• Given records:
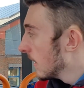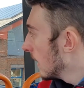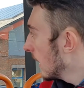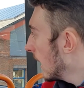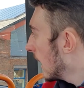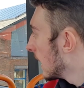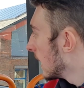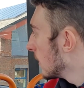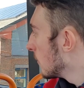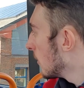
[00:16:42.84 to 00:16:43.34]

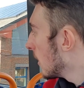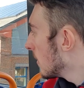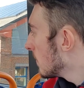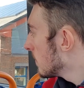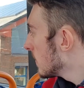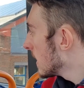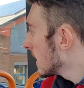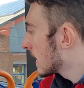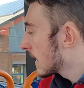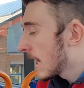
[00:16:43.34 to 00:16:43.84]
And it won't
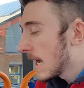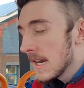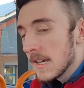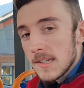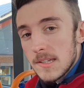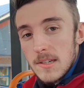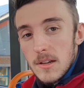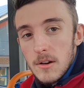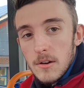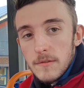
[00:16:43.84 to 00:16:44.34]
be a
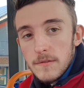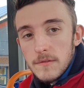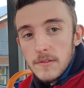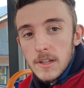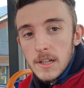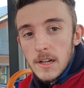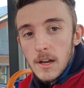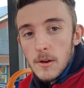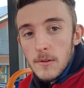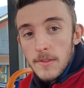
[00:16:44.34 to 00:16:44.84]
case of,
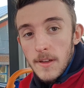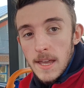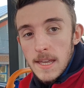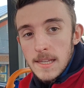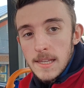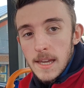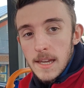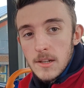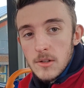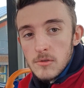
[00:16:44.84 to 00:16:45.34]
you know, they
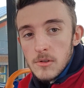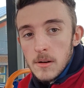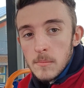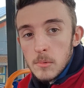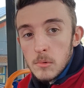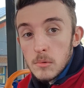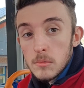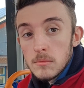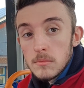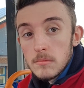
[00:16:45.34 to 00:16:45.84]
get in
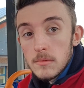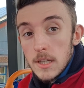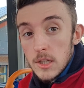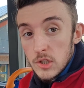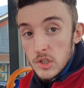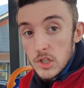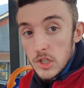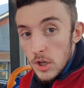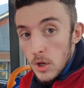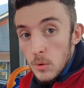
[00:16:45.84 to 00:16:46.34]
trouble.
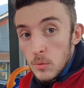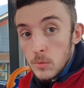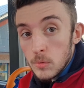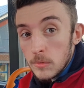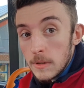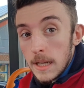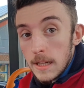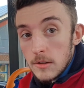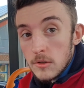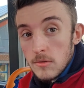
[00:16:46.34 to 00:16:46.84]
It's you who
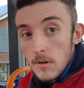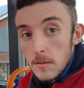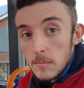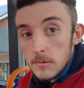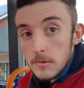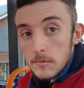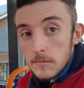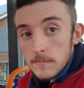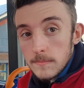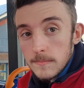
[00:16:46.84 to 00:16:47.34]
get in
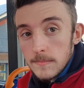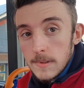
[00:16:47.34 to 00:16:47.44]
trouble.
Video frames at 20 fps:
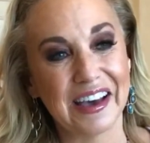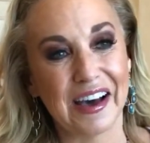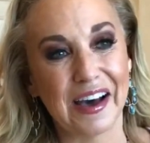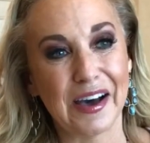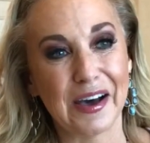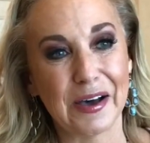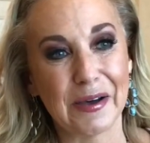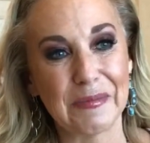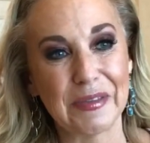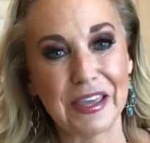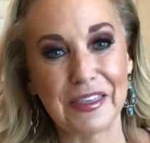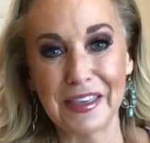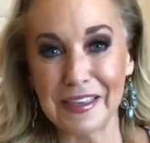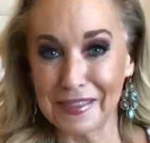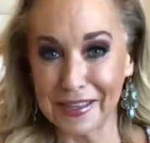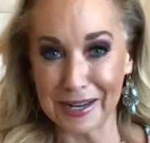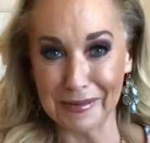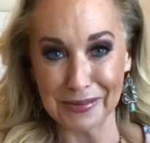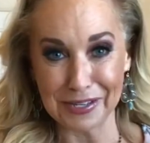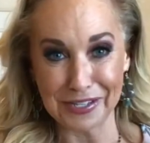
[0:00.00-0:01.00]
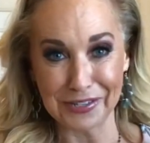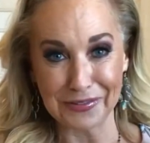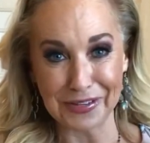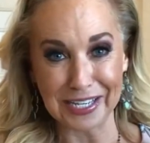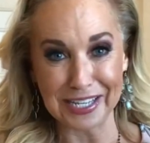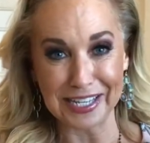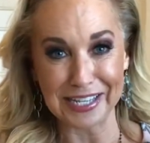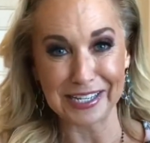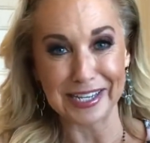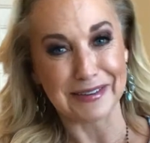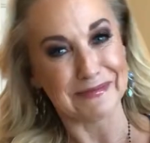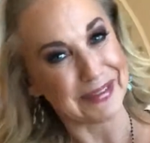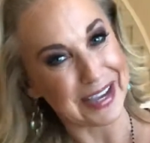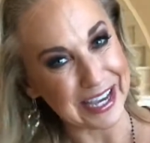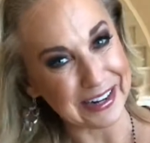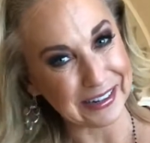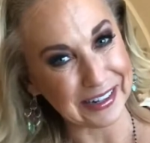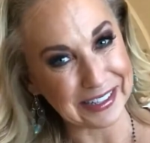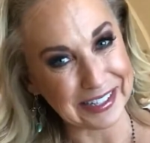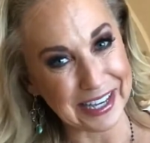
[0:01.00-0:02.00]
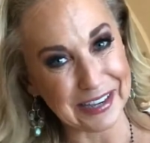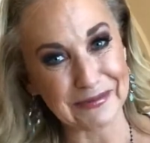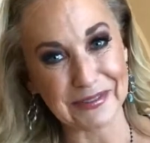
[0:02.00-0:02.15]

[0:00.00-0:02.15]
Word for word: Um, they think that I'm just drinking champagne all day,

• About this exercise: The answer is to be the lines from the line that contains "Video frames at" through the last line of the material, retyped exactly, both included, with pictures left out, please.

• Answer below:
Video frames at 20 fps:
[0:00.00-0:01.00]
[0:01.00-0:02.00]
[0:02.00-0:02.15]

[0:00.00-0:02.15]
Word for word: Um, they think that I'm just drinking champagne all day,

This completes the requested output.